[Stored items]
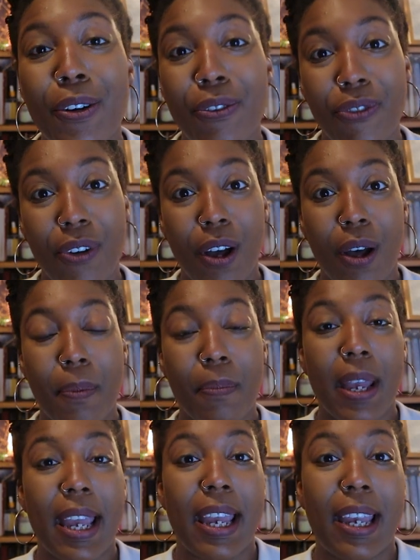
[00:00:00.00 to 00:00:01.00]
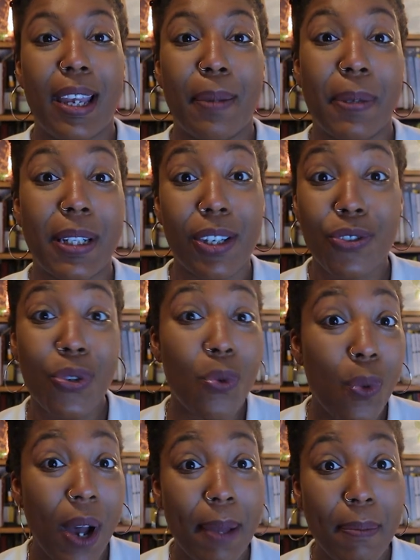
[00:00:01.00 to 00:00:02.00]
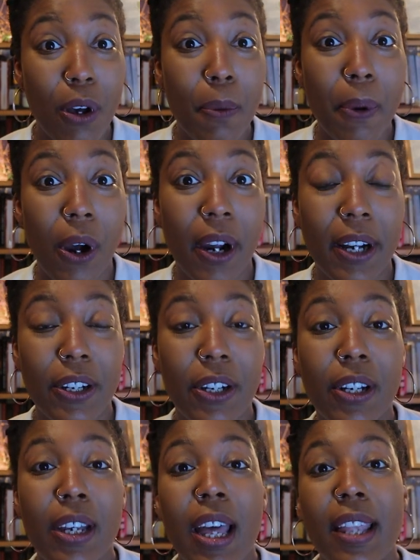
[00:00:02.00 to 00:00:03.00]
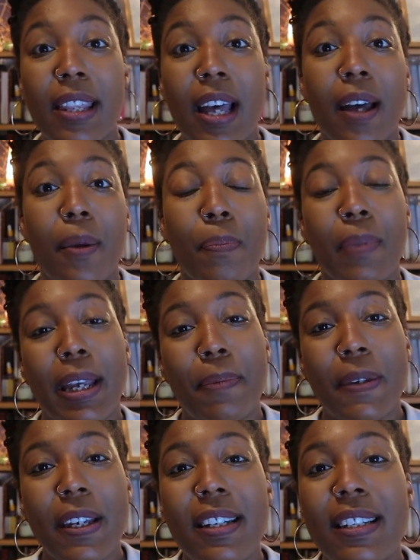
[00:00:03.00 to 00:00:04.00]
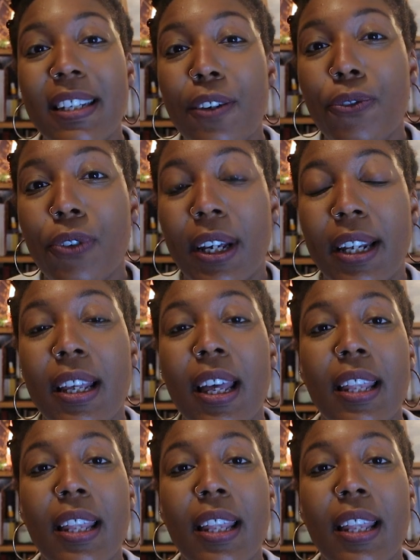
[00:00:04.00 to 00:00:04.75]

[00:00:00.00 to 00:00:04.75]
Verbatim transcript: from a potential white male partner that may be different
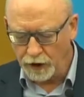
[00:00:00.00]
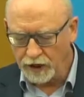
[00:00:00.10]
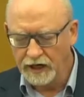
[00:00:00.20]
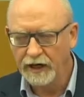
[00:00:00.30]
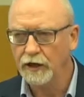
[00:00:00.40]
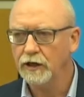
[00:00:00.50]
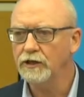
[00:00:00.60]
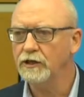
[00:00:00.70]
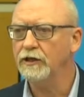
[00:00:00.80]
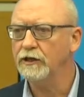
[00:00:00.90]
are the key
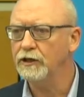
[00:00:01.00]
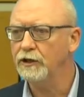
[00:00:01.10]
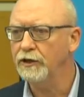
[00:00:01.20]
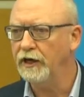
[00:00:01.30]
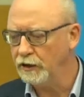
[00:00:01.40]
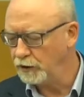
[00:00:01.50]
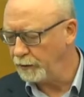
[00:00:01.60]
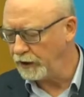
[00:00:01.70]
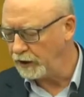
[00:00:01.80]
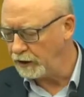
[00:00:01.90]
concerns that you need to
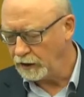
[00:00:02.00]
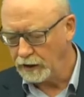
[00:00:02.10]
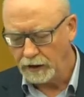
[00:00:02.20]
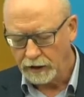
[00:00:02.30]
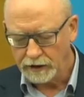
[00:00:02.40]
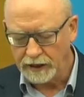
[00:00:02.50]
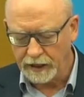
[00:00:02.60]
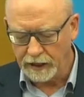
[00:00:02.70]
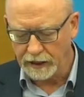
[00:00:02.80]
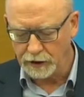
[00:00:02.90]
be
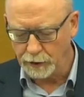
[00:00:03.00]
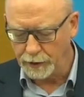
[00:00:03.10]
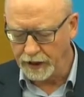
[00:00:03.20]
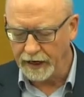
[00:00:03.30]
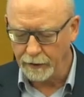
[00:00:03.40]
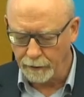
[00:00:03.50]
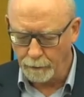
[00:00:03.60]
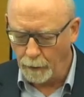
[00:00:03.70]
taking into account?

## TO DO
Set down word for word the lines above from the one with "[00:00:00.90]" up to and including the one with "[00:00:03.10]". Omit every picture.

## TASK RESPONSE
[00:00:00.90]
are the key
[00:00:01.00]
[00:00:01.10]
[00:00:01.20]
[00:00:01.30]
[00:00:01.40]
[00:00:01.50]
[00:00:01.60]
[00:00:01.70]
[00:00:01.80]
[00:00:01.90]
concerns that you need to
[00:00:02.00]
[00:00:02.10]
[00:00:02.20]
[00:00:02.30]
[00:00:02.40]
[00:00:02.50]
[00:00:02.60]
[00:00:02.70]
[00:00:02.80]
[00:00:02.90]
be
[00:00:03.00]
[00:00:03.10]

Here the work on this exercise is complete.